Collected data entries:
>>>>>

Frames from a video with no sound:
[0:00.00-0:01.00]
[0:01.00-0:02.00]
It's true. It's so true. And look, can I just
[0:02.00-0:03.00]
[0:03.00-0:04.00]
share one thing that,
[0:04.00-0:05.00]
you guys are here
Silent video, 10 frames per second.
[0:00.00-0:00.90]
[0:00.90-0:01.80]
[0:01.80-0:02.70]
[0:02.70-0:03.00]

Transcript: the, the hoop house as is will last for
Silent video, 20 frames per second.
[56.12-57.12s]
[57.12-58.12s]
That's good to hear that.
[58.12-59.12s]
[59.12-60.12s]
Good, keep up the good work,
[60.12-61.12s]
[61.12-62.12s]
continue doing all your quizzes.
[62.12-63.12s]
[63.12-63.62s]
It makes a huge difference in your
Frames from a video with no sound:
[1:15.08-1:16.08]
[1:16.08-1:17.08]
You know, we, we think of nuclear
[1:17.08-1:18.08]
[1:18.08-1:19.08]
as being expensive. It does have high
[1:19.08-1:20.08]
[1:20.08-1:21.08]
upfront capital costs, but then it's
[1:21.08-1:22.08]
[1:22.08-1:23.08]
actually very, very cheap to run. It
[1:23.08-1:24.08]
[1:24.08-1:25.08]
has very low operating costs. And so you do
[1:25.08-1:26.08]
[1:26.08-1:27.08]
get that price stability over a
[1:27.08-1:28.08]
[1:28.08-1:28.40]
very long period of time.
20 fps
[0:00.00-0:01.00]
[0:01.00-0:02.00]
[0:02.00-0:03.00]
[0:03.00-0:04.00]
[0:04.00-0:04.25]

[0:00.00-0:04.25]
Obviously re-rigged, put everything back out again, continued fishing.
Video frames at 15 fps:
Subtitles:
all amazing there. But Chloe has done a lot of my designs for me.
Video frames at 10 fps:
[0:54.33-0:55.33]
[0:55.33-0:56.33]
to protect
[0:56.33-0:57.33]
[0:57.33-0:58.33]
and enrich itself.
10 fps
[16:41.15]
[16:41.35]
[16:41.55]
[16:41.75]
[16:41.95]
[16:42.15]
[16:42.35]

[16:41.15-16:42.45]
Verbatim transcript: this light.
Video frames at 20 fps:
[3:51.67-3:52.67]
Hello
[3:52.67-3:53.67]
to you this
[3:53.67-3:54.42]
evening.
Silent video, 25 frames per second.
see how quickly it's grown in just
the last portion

<<<<<

Task requirements: Output every record exactly as written, with nothing dropped.

Solution to the problem:
Frames from a video with no sound:
[0:00.00-0:01.00]
[0:01.00-0:02.00]
It's true. It's so true. And look, can I just
[0:02.00-0:03.00]
[0:03.00-0:04.00]
share one thing that,
[0:04.00-0:05.00]
you guys are here
Silent video, 10 frames per second.
[0:00.00-0:00.90]
[0:00.90-0:01.80]
[0:01.80-0:02.70]
[0:02.70-0:03.00]

Transcript: the, the hoop house as is will last for
Silent video, 20 frames per second.
[56.12-57.12s]
[57.12-58.12s]
That's good to hear that.
[58.12-59.12s]
[59.12-60.12s]
Good, keep up the good work,
[60.12-61.12s]
[61.12-62.12s]
continue doing all your quizzes.
[62.12-63.12s]
[63.12-63.62s]
It makes a huge difference in your
Frames from a video with no sound:
[1:15.08-1:16.08]
[1:16.08-1:17.08]
You know, we, we think of nuclear
[1:17.08-1:18.08]
[1:18.08-1:19.08]
as being expensive. It does have high
[1:19.08-1:20.08]
[1:20.08-1:21.08]
upfront capital costs, but then it's
[1:21.08-1:22.08]
[1:22.08-1:23.08]
actually very, very cheap to run. It
[1:23.08-1:24.08]
[1:24.08-1:25.08]
has very low operating costs. And so you do
[1:25.08-1:26.08]
[1:26.08-1:27.08]
get that price stability over a
[1:27.08-1:28.08]
[1:28.08-1:28.40]
very long period of time.
20 fps
[0:00.00-0:01.00]
[0:01.00-0:02.00]
[0:02.00-0:03.00]
[0:03.00-0:04.00]
[0:04.00-0:04.25]

[0:00.00-0:04.25]
Obviously re-rigged, put everything back out again, continued fishing.
Video frames at 15 fps:
Subtitles:
all amazing there. But Chloe has done a lot of my designs for me.
Video frames at 10 fps:
[0:54.33-0:55.33]
[0:55.33-0:56.33]
to protect
[0:56.33-0:57.33]
[0:57.33-0:58.33]
and enrich itself.
10 fps
[16:41.15]
[16:41.35]
[16:41.55]
[16:41.75]
[16:41.95]
[16:42.15]
[16:42.35]

[16:41.15-16:42.45]
Verbatim transcript: this light.
Video frames at 20 fps:
[3:51.67-3:52.67]
Hello
[3:52.67-3:53.67]
to you this
[3:53.67-3:54.42]
evening.
Silent video, 25 frames per second.
see how quickly it's grown in just
the last portion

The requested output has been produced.